O Unicef acredita ser fundamental o fortalecimento do sistema de garantia de direitos, além de investimentos financeiros e humanos em políticas de prevenção e resposta às diferentes violências.
“Destinar orçamento para crianças e adolescentes é, na verdade, um investimento porque evita impactos econômicos e sociais que vão surgir no futuro”, enfatizou Florence Bauer.
Para o Unicef, é essencial oferecer oportunidades reais a cada adolescente “com o intuito de criar um mundo melhor para si e para os outros”.
Segundo uma enquete da entidade, realizada com quatro mil adolescentes, 72% dos entrevistados sentiram necessidade de pedir ajuda na pandemia. Nos territórios mais pobres, os problemas foram ainda maiores.
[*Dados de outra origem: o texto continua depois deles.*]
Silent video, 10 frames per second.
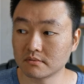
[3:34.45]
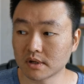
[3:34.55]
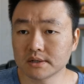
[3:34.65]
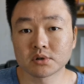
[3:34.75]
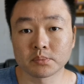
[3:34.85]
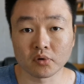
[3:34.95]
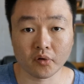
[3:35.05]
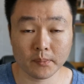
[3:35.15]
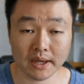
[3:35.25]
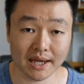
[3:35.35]

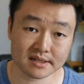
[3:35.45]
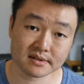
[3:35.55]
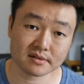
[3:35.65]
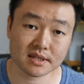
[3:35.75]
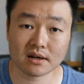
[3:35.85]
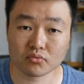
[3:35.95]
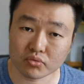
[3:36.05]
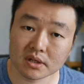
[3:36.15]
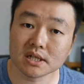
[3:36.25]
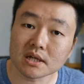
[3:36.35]
underperforming assets that
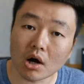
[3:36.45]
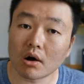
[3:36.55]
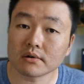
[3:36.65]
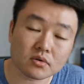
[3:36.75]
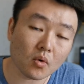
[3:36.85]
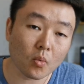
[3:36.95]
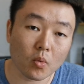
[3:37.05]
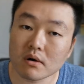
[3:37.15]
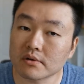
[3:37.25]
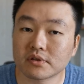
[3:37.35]
really aren't
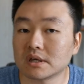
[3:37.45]
worth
A recomendação do Unicef é que as autoridades públicas cuidem da saúde mental de adolescentes, criem oportunidades de educação, aprendizagem e trabalho protegido, além de apoio para quem deixou a escola ou esteja em atraso escolar.
“É preciso que haja vagas de qualidade de estágio e de aprendiz aos adolescentes para prepará-los ao mundo do trabalho. Para isso tem que ir atrás de quem está também fora da escola”, cobrou a representante do Unicef.
Proteção social
Por fim, o Unicef prega que a infância e a adolescência sejam prioridades no orçamento e nas políticas públicas municipais nas gestões que devem ser iniciadas a partir de 1º de janeiro de 2021.
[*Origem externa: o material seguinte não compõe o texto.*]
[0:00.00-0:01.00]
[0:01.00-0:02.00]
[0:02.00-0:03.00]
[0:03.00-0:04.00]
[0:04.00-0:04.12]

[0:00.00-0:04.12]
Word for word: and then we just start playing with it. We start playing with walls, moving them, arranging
Segundo uma pesquisa realizada pelo Ibope, encomendada pelo Unicef, em julho deste ano, 55% dos brasileiros afirmaram que o rendimento familiar diminuiu desde o início da pandemia. E os impactos dessa queda foram maiores em famílias com crianças e adolescentes.
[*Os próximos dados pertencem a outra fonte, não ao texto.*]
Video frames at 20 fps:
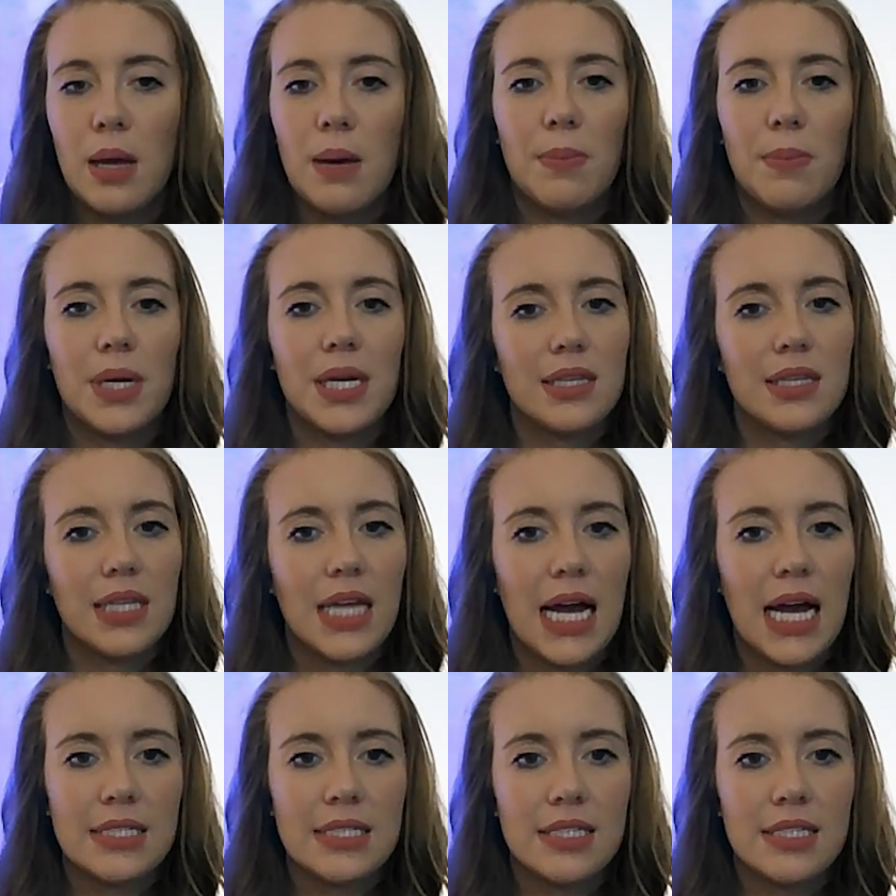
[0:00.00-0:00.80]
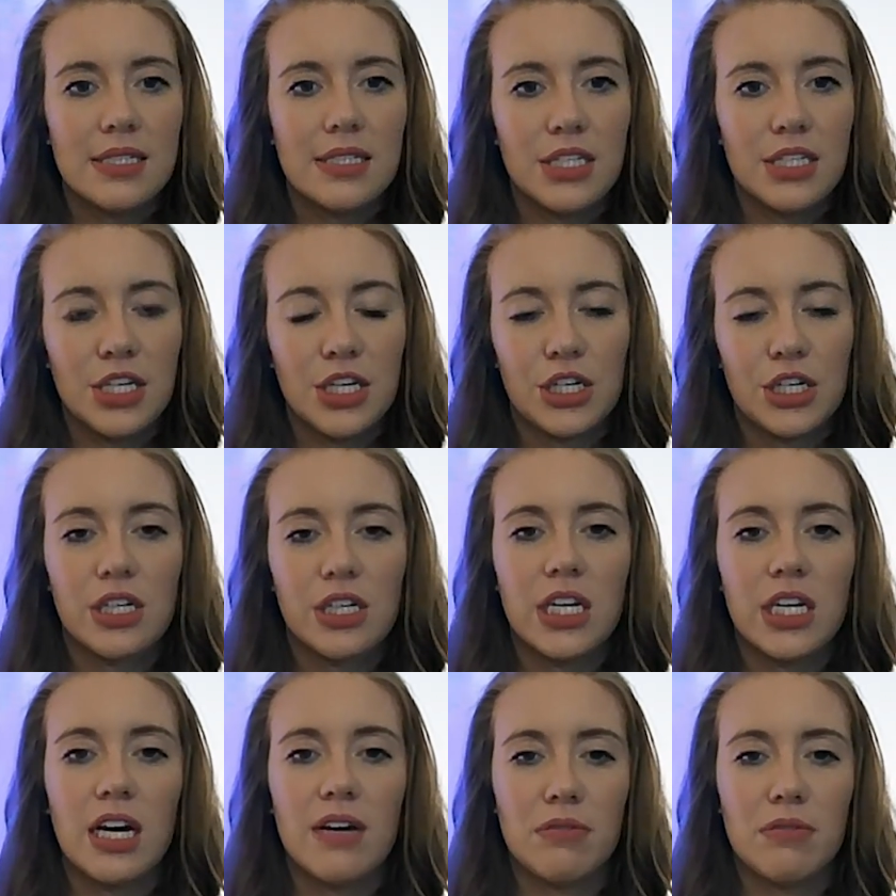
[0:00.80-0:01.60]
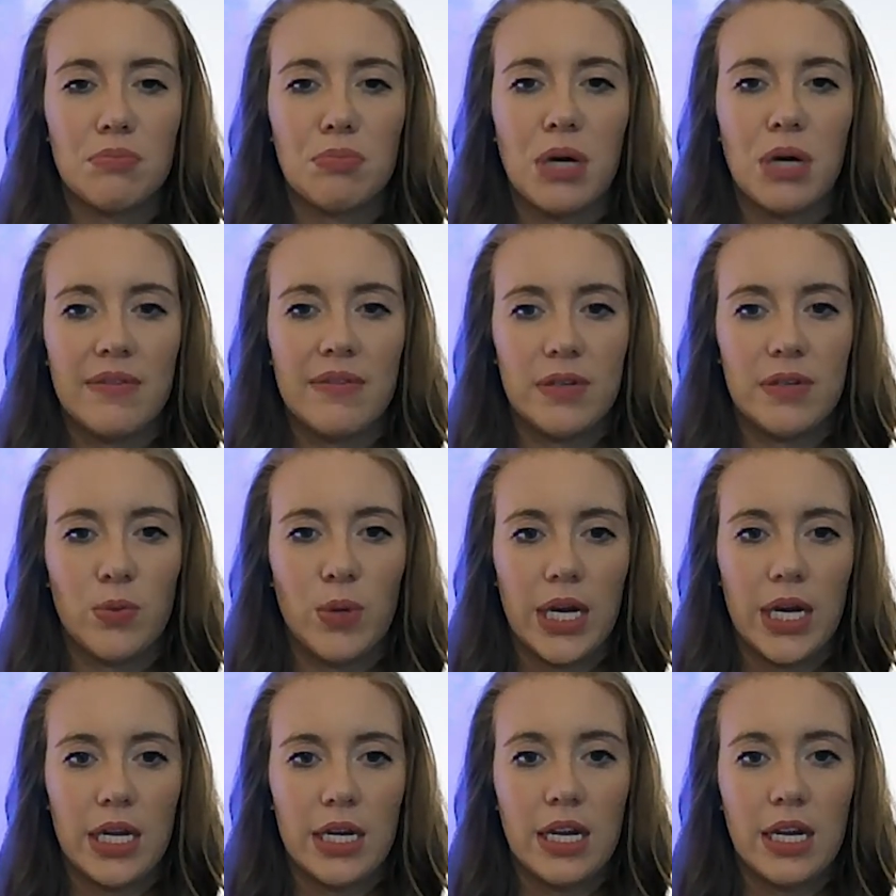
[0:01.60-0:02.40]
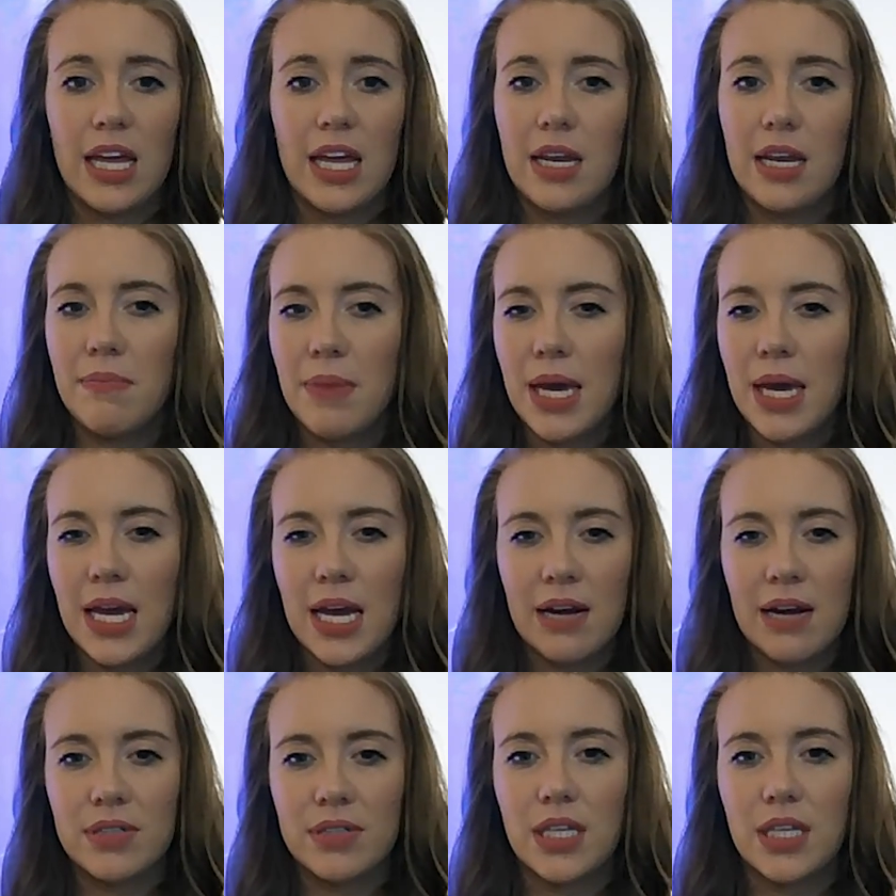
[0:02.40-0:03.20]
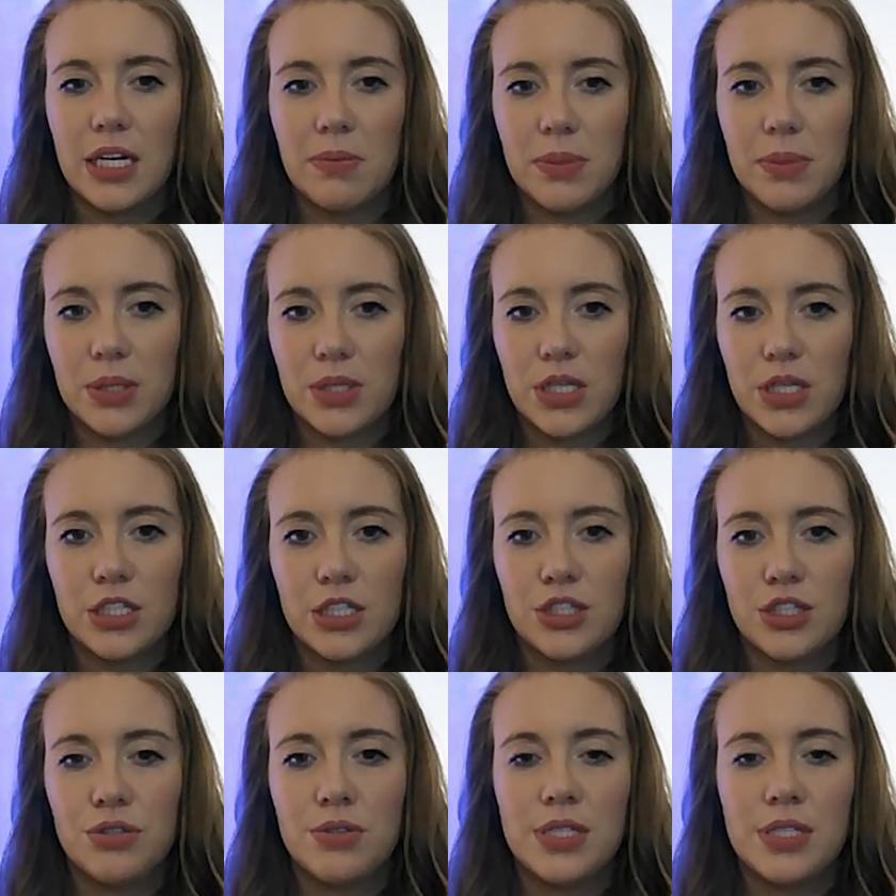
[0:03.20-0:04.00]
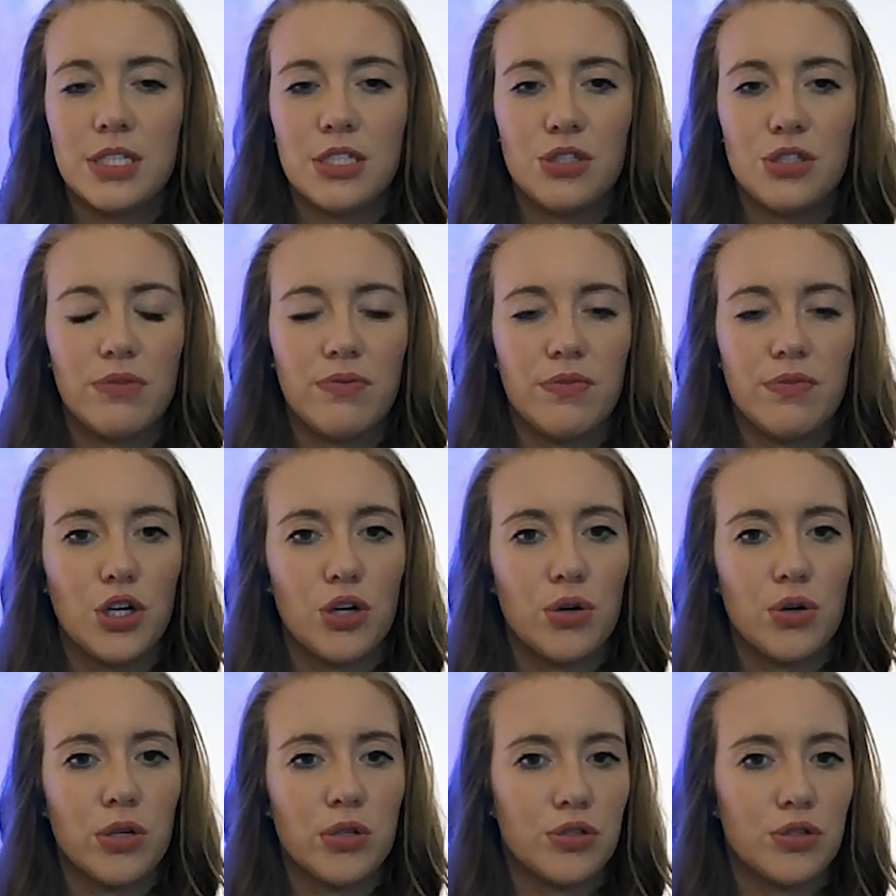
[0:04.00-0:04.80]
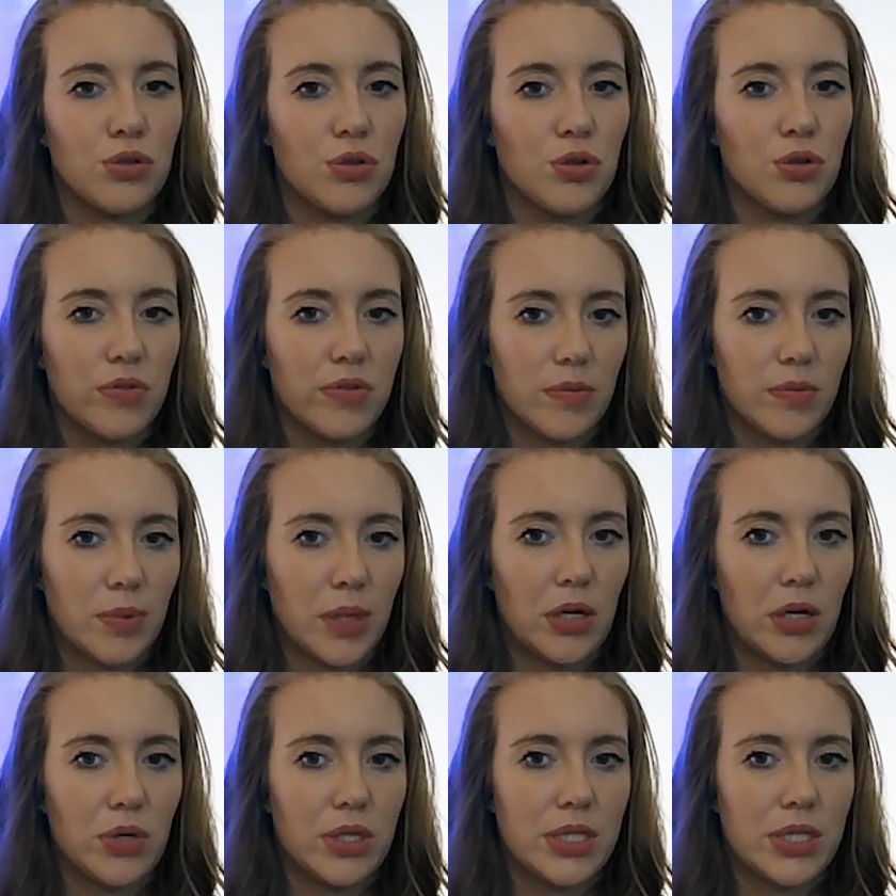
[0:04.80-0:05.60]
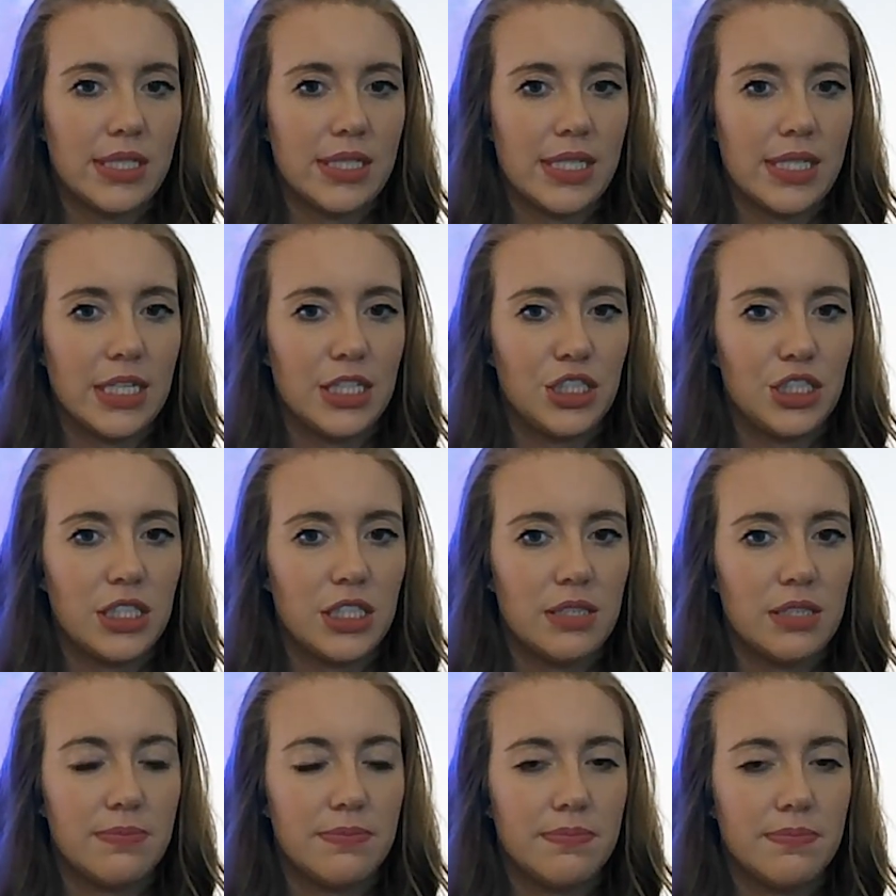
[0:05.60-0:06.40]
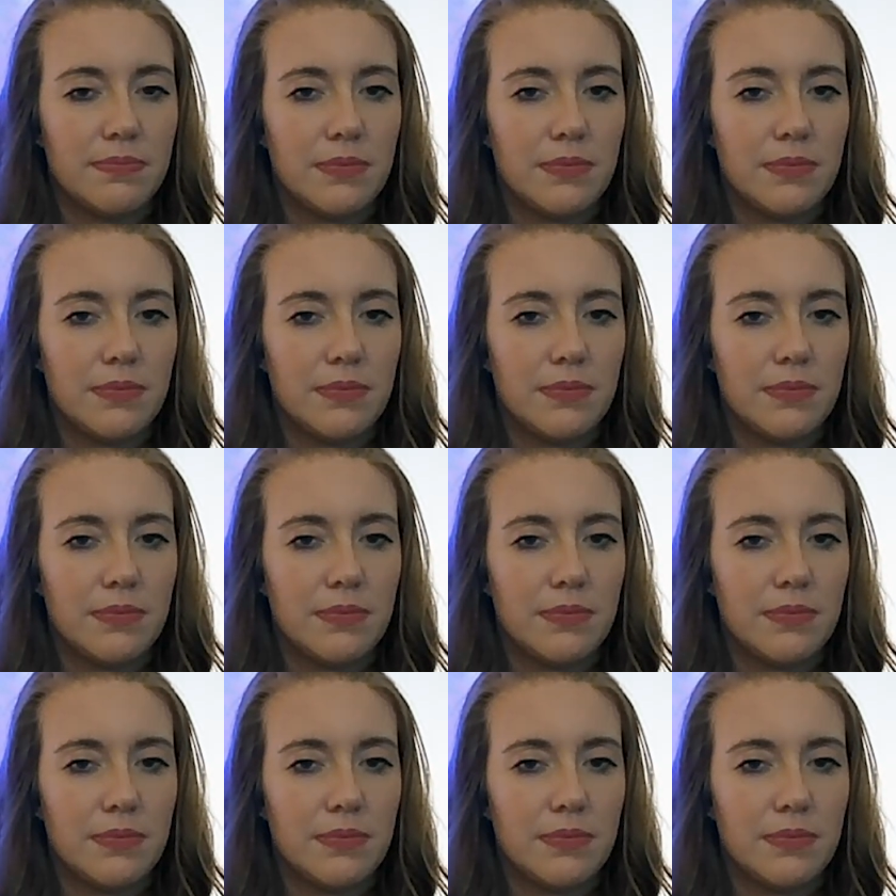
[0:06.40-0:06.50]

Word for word: but it lacks the security of a private WAN, and it may have reliability issues since you have no control over prioritization.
Entre as famílias entrevistadas, 63% viram a renda diminuir. A redução também está mais presente nas camadas mais pobres da sociedade: 67% daqueles com renda familiar de até um salário mínimo tiveram queda de rendimentos, contra 36% dos que possuem renda superior a dez salários mínimos.
O auxílio emergencial do governo federal foi pedido por 46% dos brasileiros entrevistados pela pesquisa. Entre aqueles que vivem com crianças e adolescentes, o percentual subiu para 52%.
A pandemia também revelou a existência de uma parcela importante da população brasileira que não era alcançada pelos cadastros dos programas de transferência de renda existentes no país.